Cantadas Literárias

Blog destinado à discussão da literatura em língua portuguesa.

Monday, January 29, 2007



JOÃO GILBERTO NOLL & A LITERATURA DE INVENÇÃO

"Sou um escritor de linguagem, pelo método com o qual escrevo fica claro isso. Tento captar a realidade através do que a linguagem me indica. Nesse sentido, sou o oposto de Berkeley. Realmente, o que vai puxar-me arrastar-me movimentar em direção à ação do livro não é uma idéia de conteúdo prévio, mas é aquilo que a linguagem vai abrindo para mim. Como se realmente a linguagem fosse um exercício desejante de ação. Ação não no sentido norte-americano, evidentemente, de cinemão, mas no sentido de que o personagem começa de um jeito e vai terminar de outro. Acredito nisso, acredito na possibilidade de um argumento, sim, na história humana. Isso não quer dizer que tenha uma linha progressiva, uma finalidade angelical, nada disso, mas existe a possibilidade de você conhecer profundamente o seu próprio movimento. O homem não é um bicho estagnado. E só existe ficção por isso e não para usar a ação como uma peripécia atordoante que valha por si mesma.

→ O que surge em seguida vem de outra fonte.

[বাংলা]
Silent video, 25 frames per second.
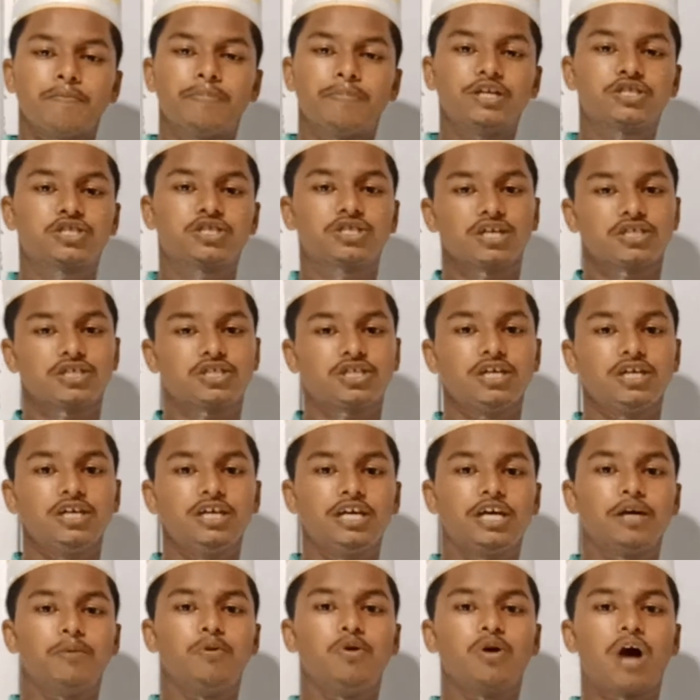বিশ্বাসে
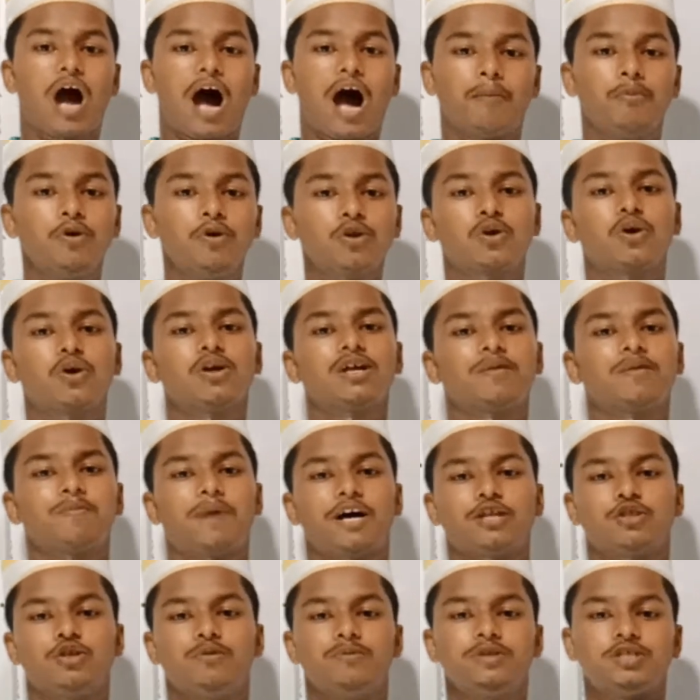এবং আমল করার
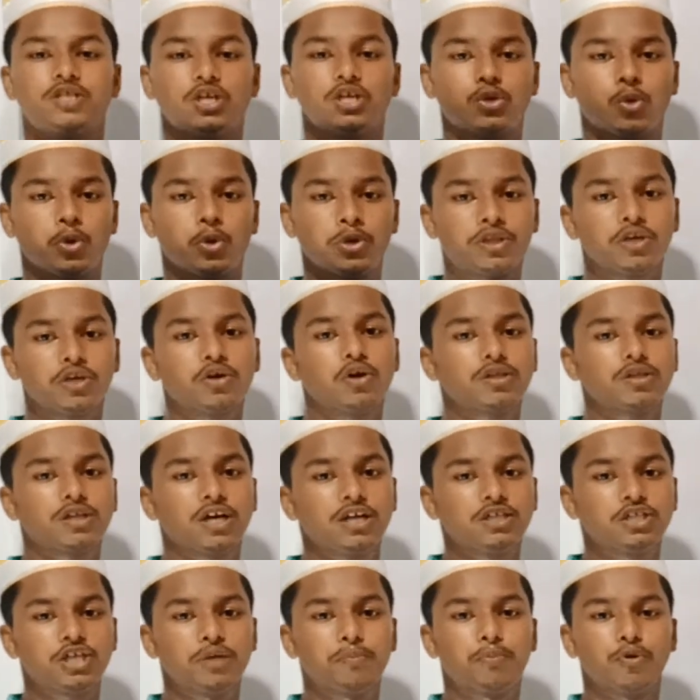মাধ্যমে যে
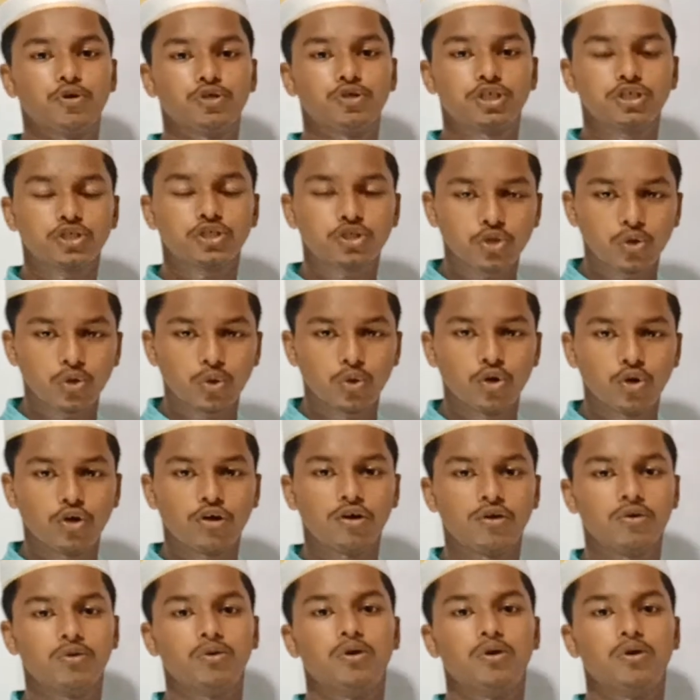নৈতিকতার যে বৈশিষ্ট্যগুলো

Mas o que vai me levar a essa ação, a essa verdade humana que é o momento, é a linguagem. Ela é o abre-te sésamo deste novo mundo."

Este é um dos parágrafos de abertura do site de João Gilberto Noll (www.joaogilbertonoll.com.br ). Interessante comparar o escrito por este fantástico autor gaúcho com o texto de Guimarães Rosa que pode ser lido no post abaixo.

Noll trabalha a linguagem em um plano diferente daquele escolhido por Rosa. Menos visível, mais subreptícia, mas nem por isso menos inquietante. Inquietação que já estava presente desde sua estréia em 1980 com O cego e a dançarina. Inquietação que é transmitida, por meio da linguagem, ao leitor. Inquietação que nos é quase imposta por uma literatura de invenção, conduzida pela palavra e não pela ação, e que se recusa terminantemente à "vida fácil" dos enredos esquemáticos usuais (para usar as palavras do próprio autor).

Fica bem claro o motivo dos personagens de Noll estarem sempre em movimento, de serem "nômades" até em suas próprias casas. É o domínio da linguagem sobre o real que os leva a esse contínuo estado de transmutação. Ao final de cada livro, os personagens já não são os mesmos do início. Algo, ainda que minimo, se transformou dentro deles. Como acontece na própria vida, com todos nós, prisioneiros do Tempo.

Confesso que nunca deixei de me sentir tocado pelos textos desse autor. Mesmo por aqueles de que gosto menos, como Berkeley em Bellagio (Ed. Objetiva, 2003). E acredito que este "tocar" a alma e a mente de um leitor, para o bem ou para o mal, seja o objetivo de todo grande escritor. Como é o caso de João Gilberto Noll.